* **WHAT IS BEING ASKED**
Copy each entry verbatim, excluding its images.

─── EXERCISE DATA ───

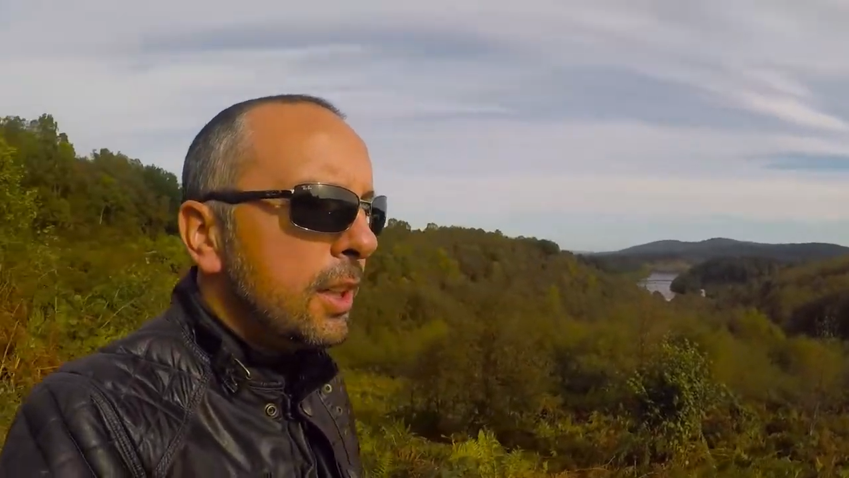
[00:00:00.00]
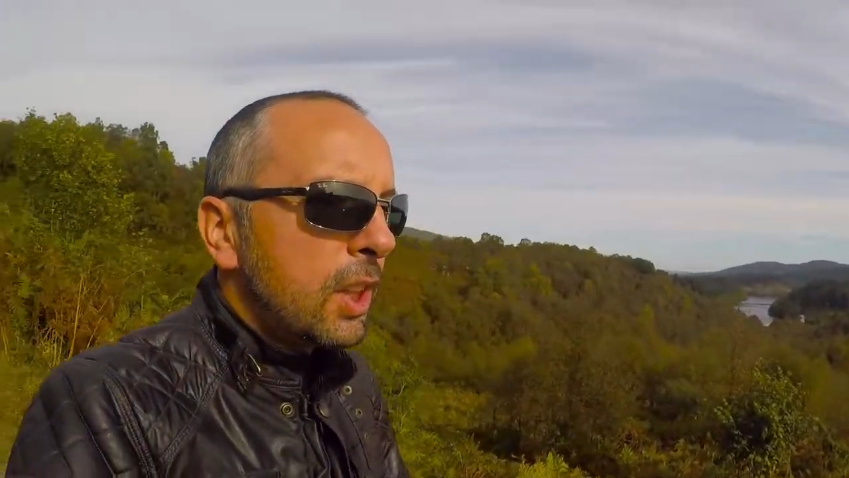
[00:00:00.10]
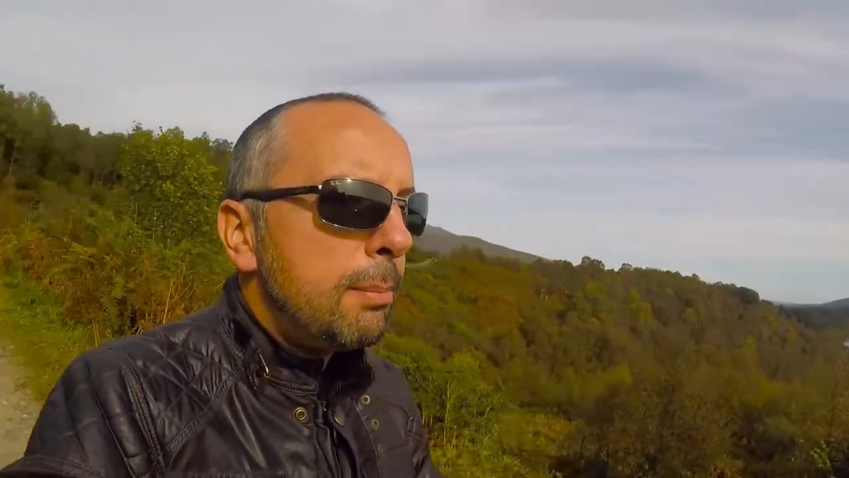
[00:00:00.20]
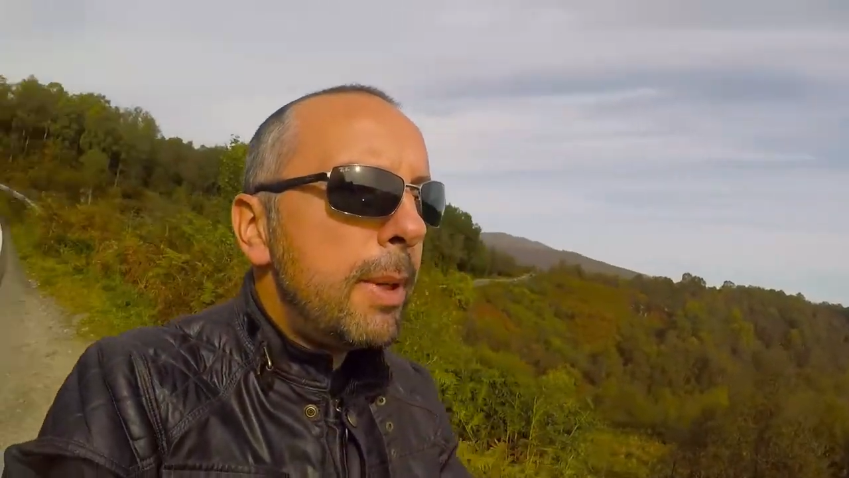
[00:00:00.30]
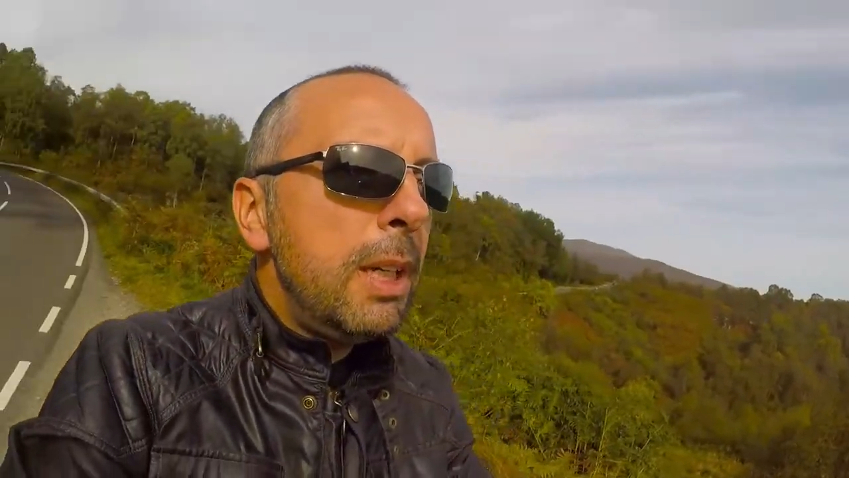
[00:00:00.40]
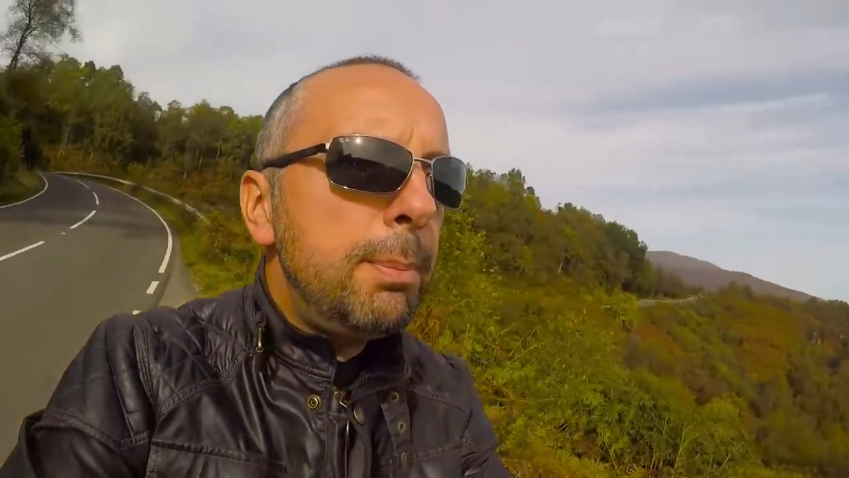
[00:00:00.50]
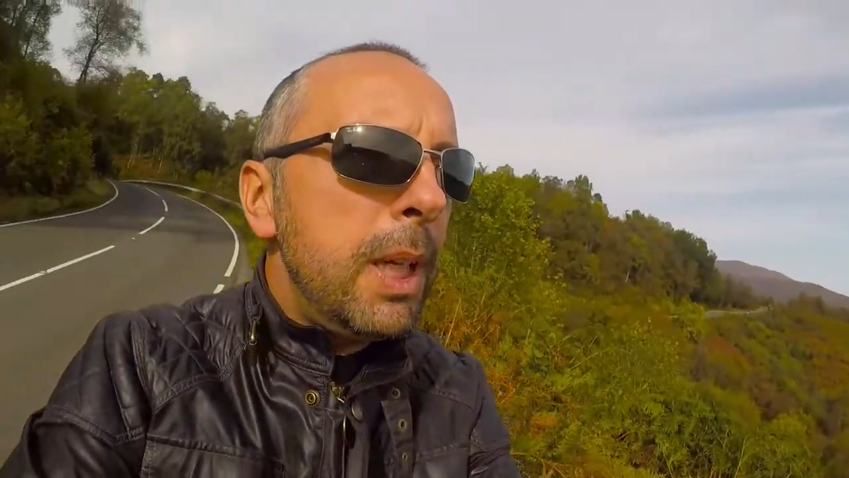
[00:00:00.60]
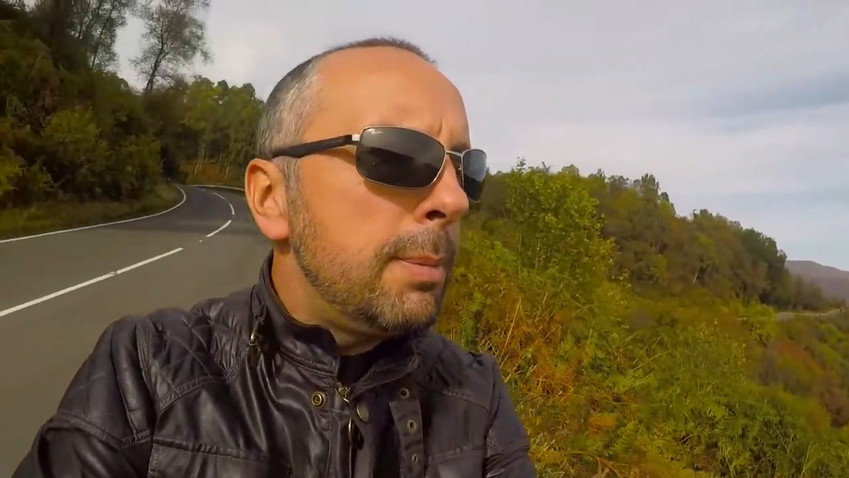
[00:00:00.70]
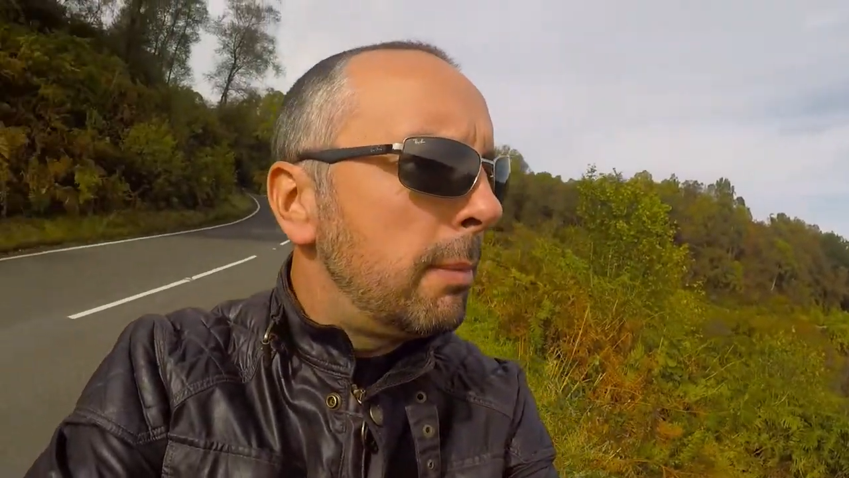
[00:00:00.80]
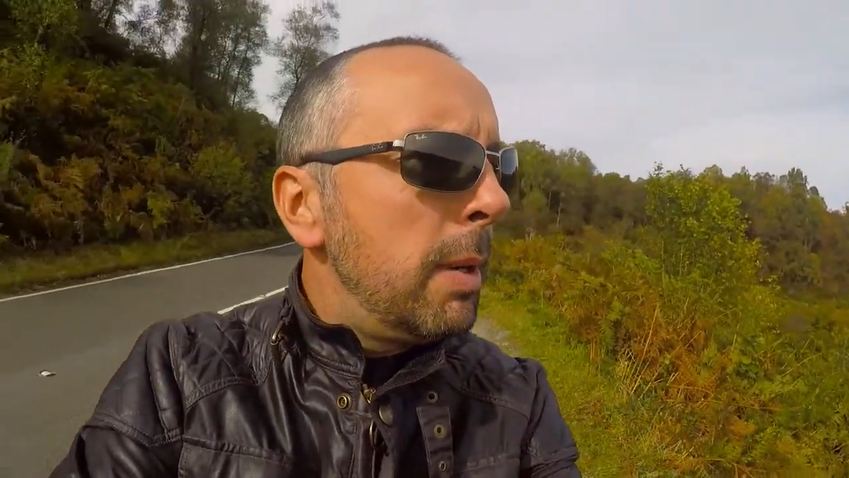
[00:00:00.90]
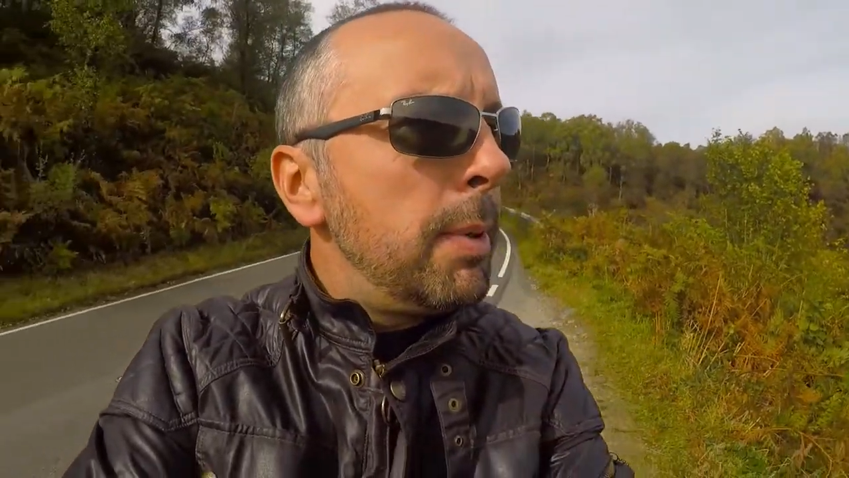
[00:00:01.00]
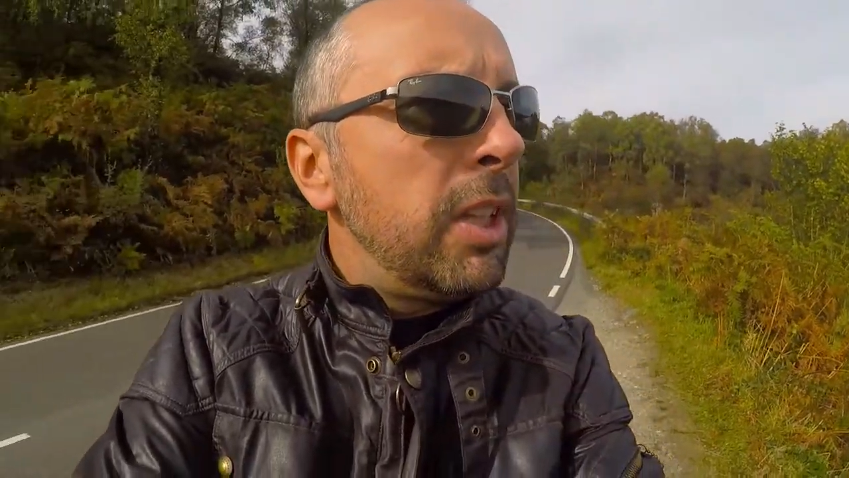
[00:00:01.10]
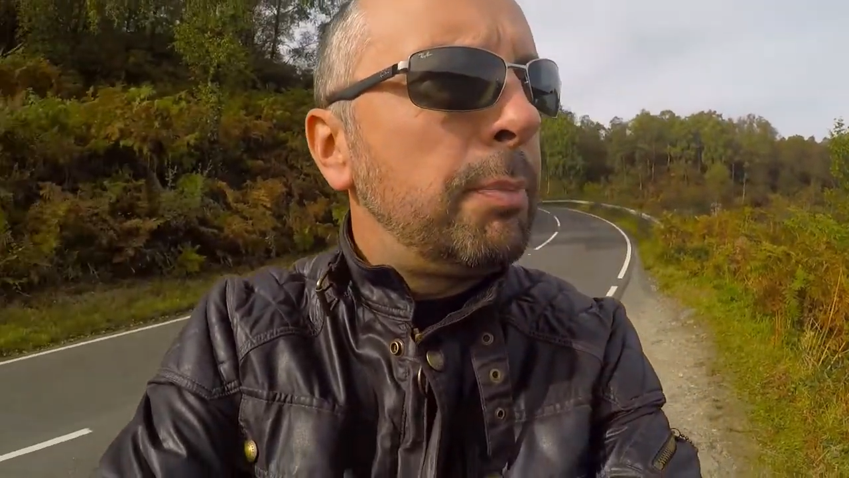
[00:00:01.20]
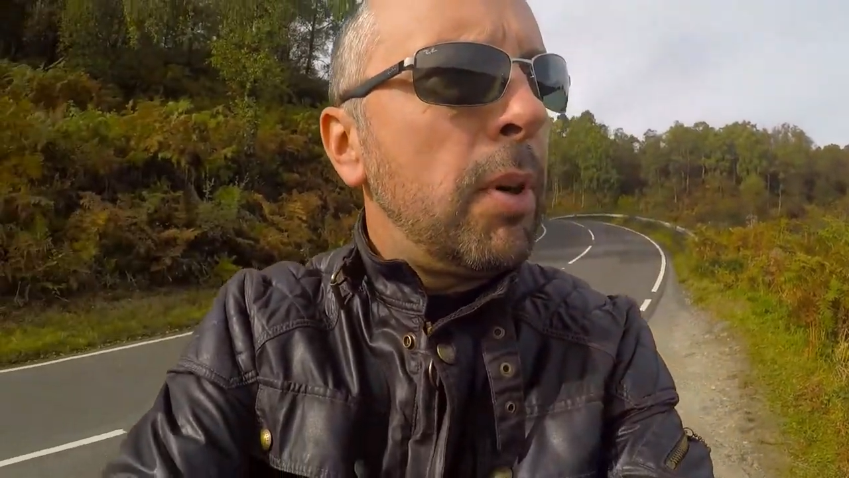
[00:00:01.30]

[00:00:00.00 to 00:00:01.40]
Some might be, but maybe they've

───

* **RESPONSE AREA**
[00:00:00.00]
[00:00:00.10]
[00:00:00.20]
[00:00:00.30]
[00:00:00.40]
[00:00:00.50]
[00:00:00.60]
[00:00:00.70]
[00:00:00.80]
[00:00:00.90]
[00:00:01.00]
[00:00:01.10]
[00:00:01.20]
[00:00:01.30]

[00:00:00.00 to 00:00:01.40]
Some might be, but maybe they've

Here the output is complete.